RedHat you have to pay for.
The free version of RedHat is either Fedora, or CentOS. CentOS being more in line with RedHat. Over them all I'd prefer to just stick with Ubuntu Server for a server OS.
Plus if one has used the Ubuntu environment for years, to include distros built from it (example, Linux Mint & many others). this makes life a bit easier than stating from an entire new platform. While I don't have a server in use (though need one), would choose the Ubuntu brand over any other.
I did play with CentOS in my spare time, though never got to the comfort zone that I've had with Linux Mint for nearly 8 years. So the best server application will vary from one person to the other & the chances will be high that if a long term Linux user, the user won't vary far from home, choosing a server distro that uses the same base distro. Really, as long as it takes to get a good feel for a distro, and many has to try a few different types to find the right one. Therefore there's no need to be thrown off in frustration in making a different based Linux server work with their installed OS (if the person is running a Linux distro as their daily OS). If the person is running Windows & wants a Linux server to save on huge licensing fees (over $500 for a single machine copy of the latest Windows Server), then the person can be more open in regards to which Linux Server distro is chosen.
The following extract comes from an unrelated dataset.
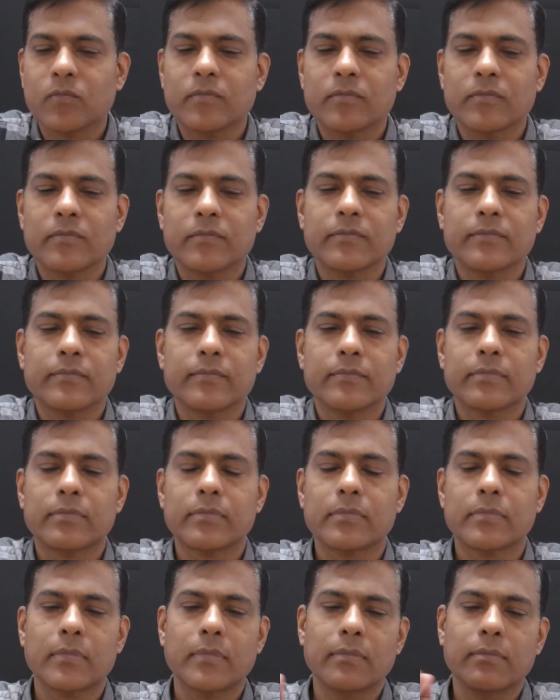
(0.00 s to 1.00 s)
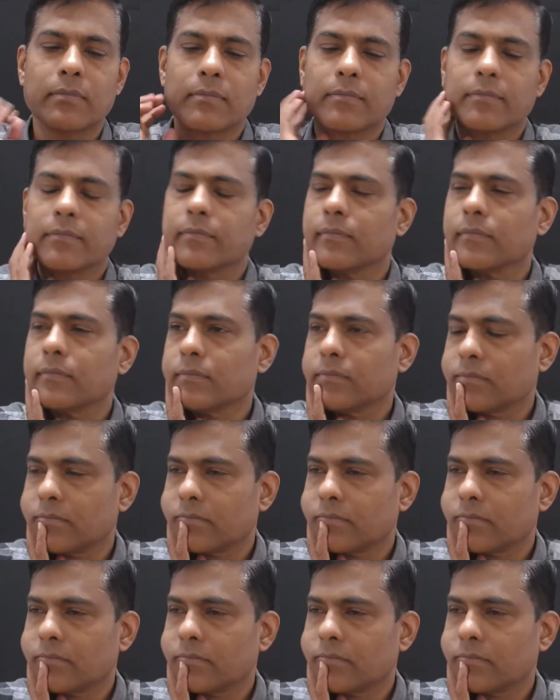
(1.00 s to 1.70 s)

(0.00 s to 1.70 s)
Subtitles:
No one is speaking in this clip.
If no previous Linux experience, wants to learn & be up and running as quick as possible, then I'd recommend the Ubuntu Server due to the massive amount of support available in articles, tutorials & on tech forums. It's getting to the point to where I need one, and have plenty of spare components to build one, probably two. Once setup, as I understand, the maintenance is low, and one doesn't have to have a super powerful computer for this, my plans are to repurpose an AMD Athlon II x4 630 2.8GHz quad core CPU, one of AMD's first true quad model lineup that caught Intel with their pants down , to build one. Just unsure whether a SFF desktop computer is large enough (could be if two 2.5" HDD's are used in a RAID setup), or would need a tower for extra drives (have both types). Since it won't be used to browse the Web, no need for a SSD, extra GPU, just run whatever graphics ships with the MB. However, reliable HDD's are a must, one reason why I love the WD RE4 line (the older SATA-2 models). These are basically upgraded Caviar Blacks, with twice the cache & same 5 year warranty, in fact have a 1TiB one coming in next week, under warranty until mid-2018 (found on eBay for $32 w/free shipping).
A RAID setup using two identical HDD's may be a good idea, in case one fails, the system will run on the other until replaced. No one wants their Server to totally go down, that defeats the purpose of having one. I also recommend to connect to a properly sized UPS, so that it can be safely powered down, and also protects against momentary outages, surges, good models will provide clean & stable power to extend the life of the hardware.
Just as the Linux community is very diverse, the same can be stated about those running Server clients. No 'one size fits all' applies here.